1 minute read
O firmamento é negro e não azul
Com o subtítulo de «A vida de Luiz Pacheco», estas 525 páginas (Editora Quetzal) são dedicadas a Délio Vargas, partem de uma citação do biografado («A tristeza é um privilégio dos estúpidos») e estão organizadas como uma «Via Sacra» só que são menos as estações: I- os anos de cristal, II- os anos de prata, III- os anos de oiro e IV- os anos do fim.
Oautor do livro (n.1956) não se limita à minúcia da vida do «escritor maldito» pois faz desfilar nestas páginas um Raio X do sistema cultural, político e social que domina o país de 1925 a 2008. O título do livro está nas páginas 19, 31, 128, 293 e 454 e nele se regista um contraponto (nome da sua editora) entre a divisa própria («O dinheiro dá azar») e a frase de um juiz da Boa Hora: «A libertinage neste paíxe inda num é permitida». O ponto de partida é a infância: «É na infância que se estruturam as linhas de força da personalidade e é nela que é preciso saber encontrar os nós actuantes da vida adulta». O ponto de chegada é o amor: «amar não apenas uma mulher e o seu corpo mas a vida em geral de que essa mulher era sinal.» O perverso sistema cultural português surge na memória da morte de António Maria Lisboa (1953) quando o pai deste mostra a Luiz Pacheco que o único papel restante do espólio do filho era o recibo da agência funerária; tudo o resto foi vendido a peso a um trapeiro.
A carta de Luiz Pacheco a pedir a máquina de escrever retida na portaria do Limoeiro é notável e comovente; o autor do livro adverte: «Para ler é preciso abstrair-se das letras e ficar só com o sangue que foi a tinta com que então carregou a esfe- rográfica.» Luiz Pacheco teve seis autores decisivos na sua vida: Breton, Nietzsche, Lawrence, Miller, Céline e Mac Orlan.

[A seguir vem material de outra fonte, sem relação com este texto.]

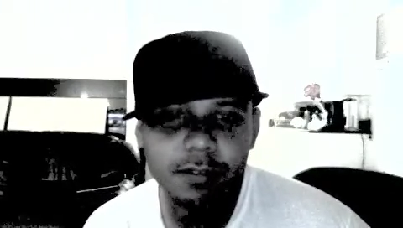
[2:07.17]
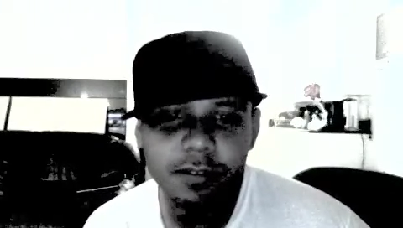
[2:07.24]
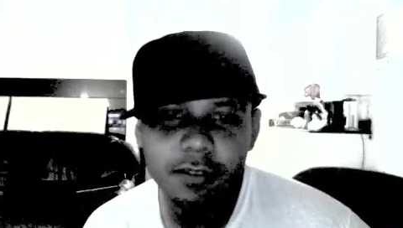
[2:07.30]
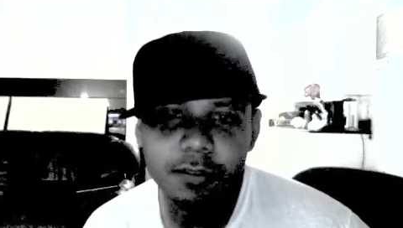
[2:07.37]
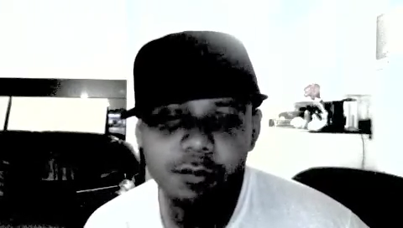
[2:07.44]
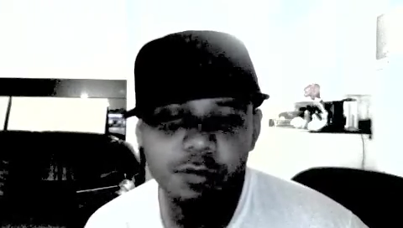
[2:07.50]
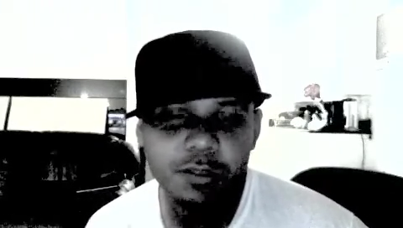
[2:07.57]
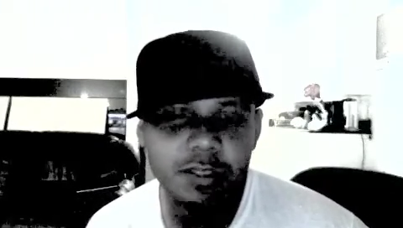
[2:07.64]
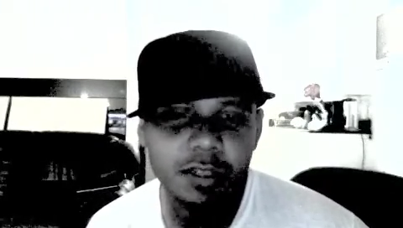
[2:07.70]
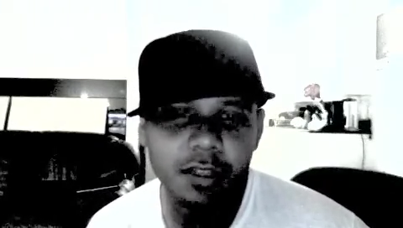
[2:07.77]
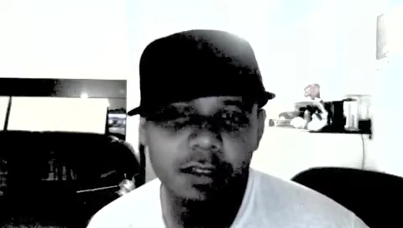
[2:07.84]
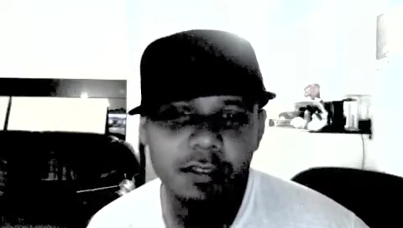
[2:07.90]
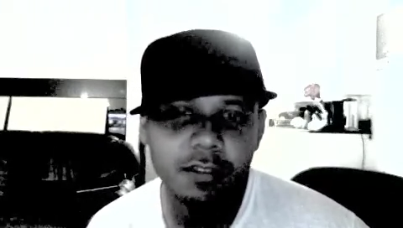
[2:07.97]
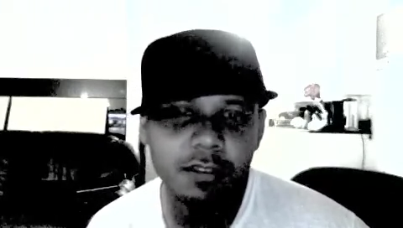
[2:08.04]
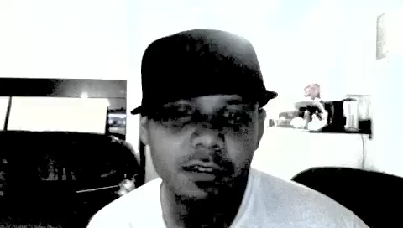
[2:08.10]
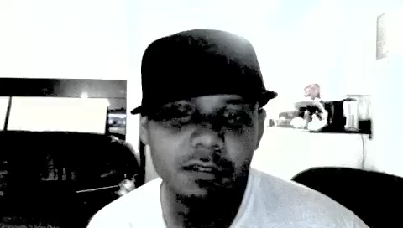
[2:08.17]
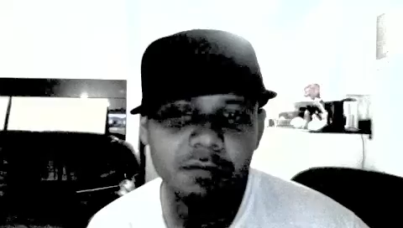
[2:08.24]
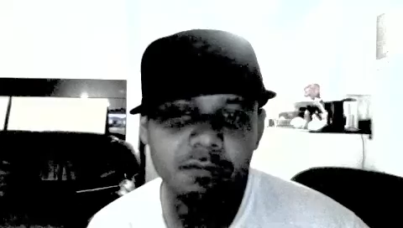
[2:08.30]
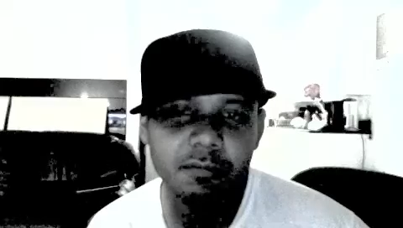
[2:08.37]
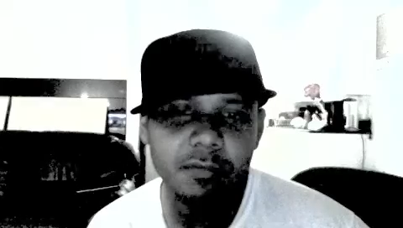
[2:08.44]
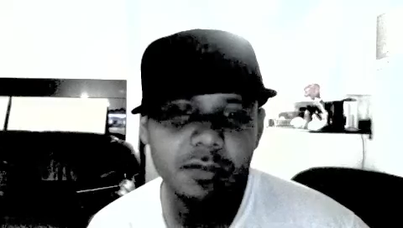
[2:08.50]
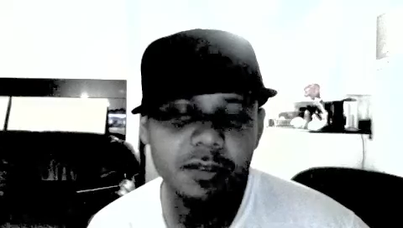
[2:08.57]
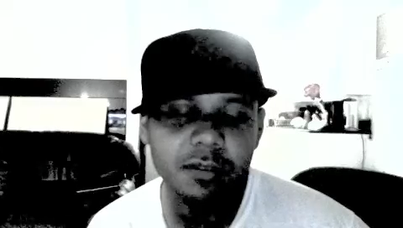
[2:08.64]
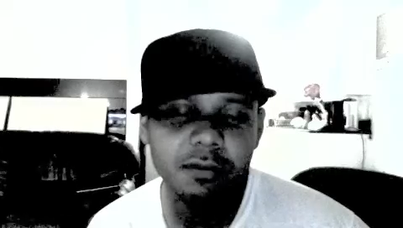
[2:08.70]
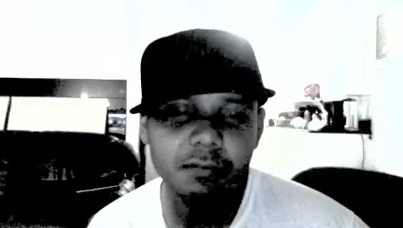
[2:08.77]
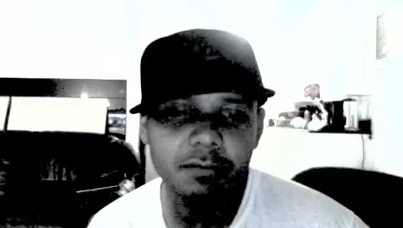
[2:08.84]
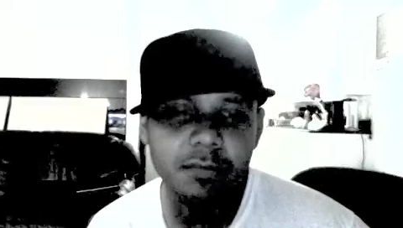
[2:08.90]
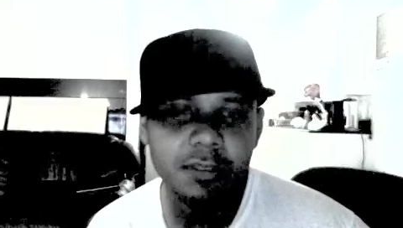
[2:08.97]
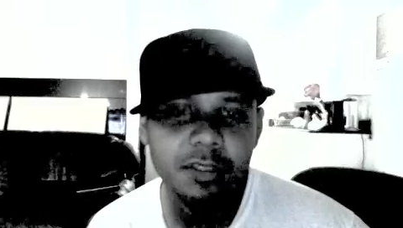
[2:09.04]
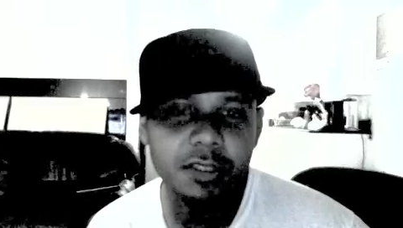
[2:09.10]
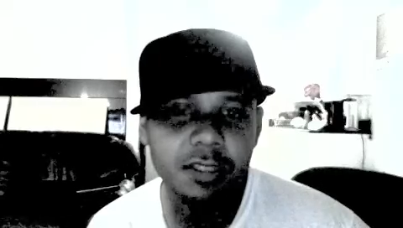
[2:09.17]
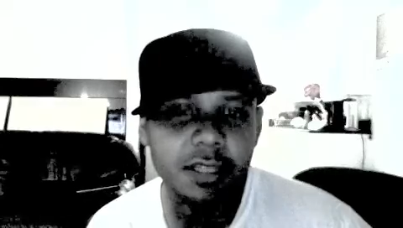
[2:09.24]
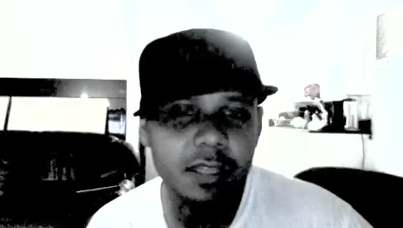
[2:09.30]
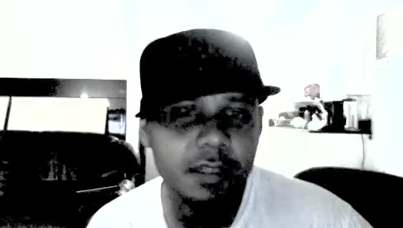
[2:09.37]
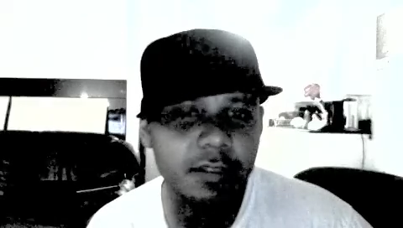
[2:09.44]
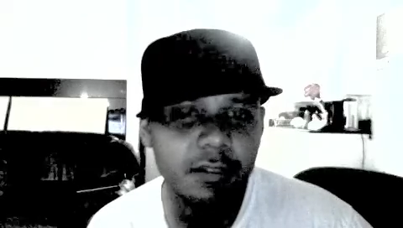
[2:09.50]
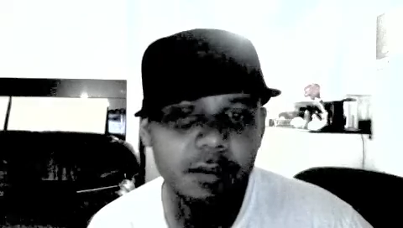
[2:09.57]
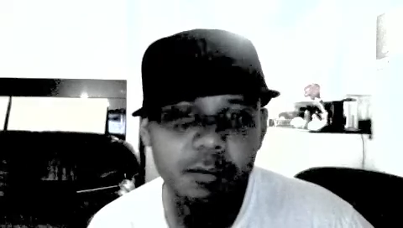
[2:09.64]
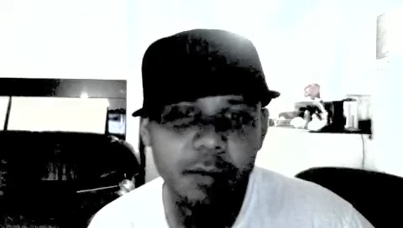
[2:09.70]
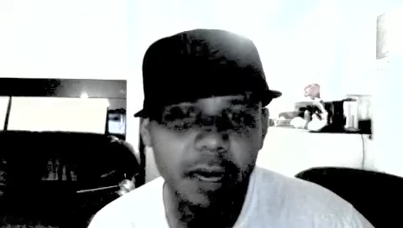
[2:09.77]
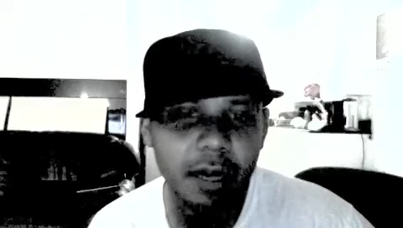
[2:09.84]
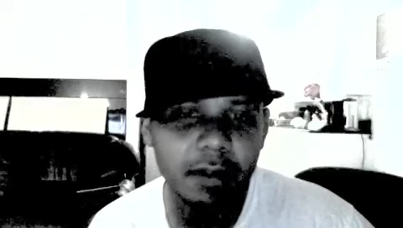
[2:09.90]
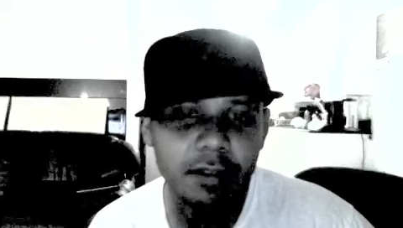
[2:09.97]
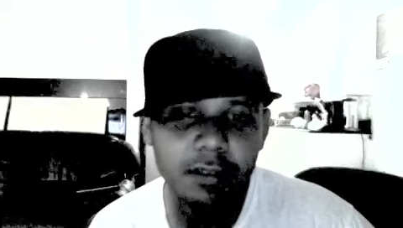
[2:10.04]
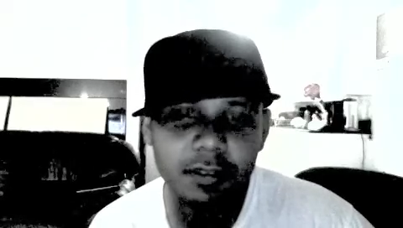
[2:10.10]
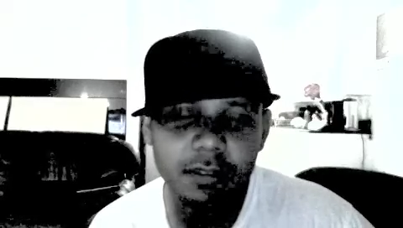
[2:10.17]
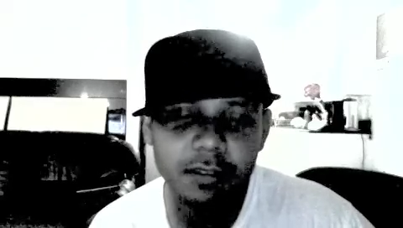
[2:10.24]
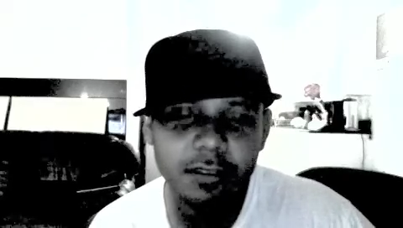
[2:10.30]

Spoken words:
it was nothing genius about it.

Em síntese: «Escrever a vida foi o projecto literário de Luiz José no momento em que arranjou tempo para ter um depois de se livrar do trabalho e da família» dado que «Nascer era o único milagre, a única forma de combater a morte, o único instante em que era legítimo cantar a vida» porque (diz o biografado) «A vida é dura e compacta mas uma criança é um mundo leve e indefinido».
Esta nota dá apenas uma ideia e não substitui a leitura que se pode equiparar ao romance policial mas aqui ultrapassa-se a descoberta do móbil do crime. E neste caso não há nenhum álibi.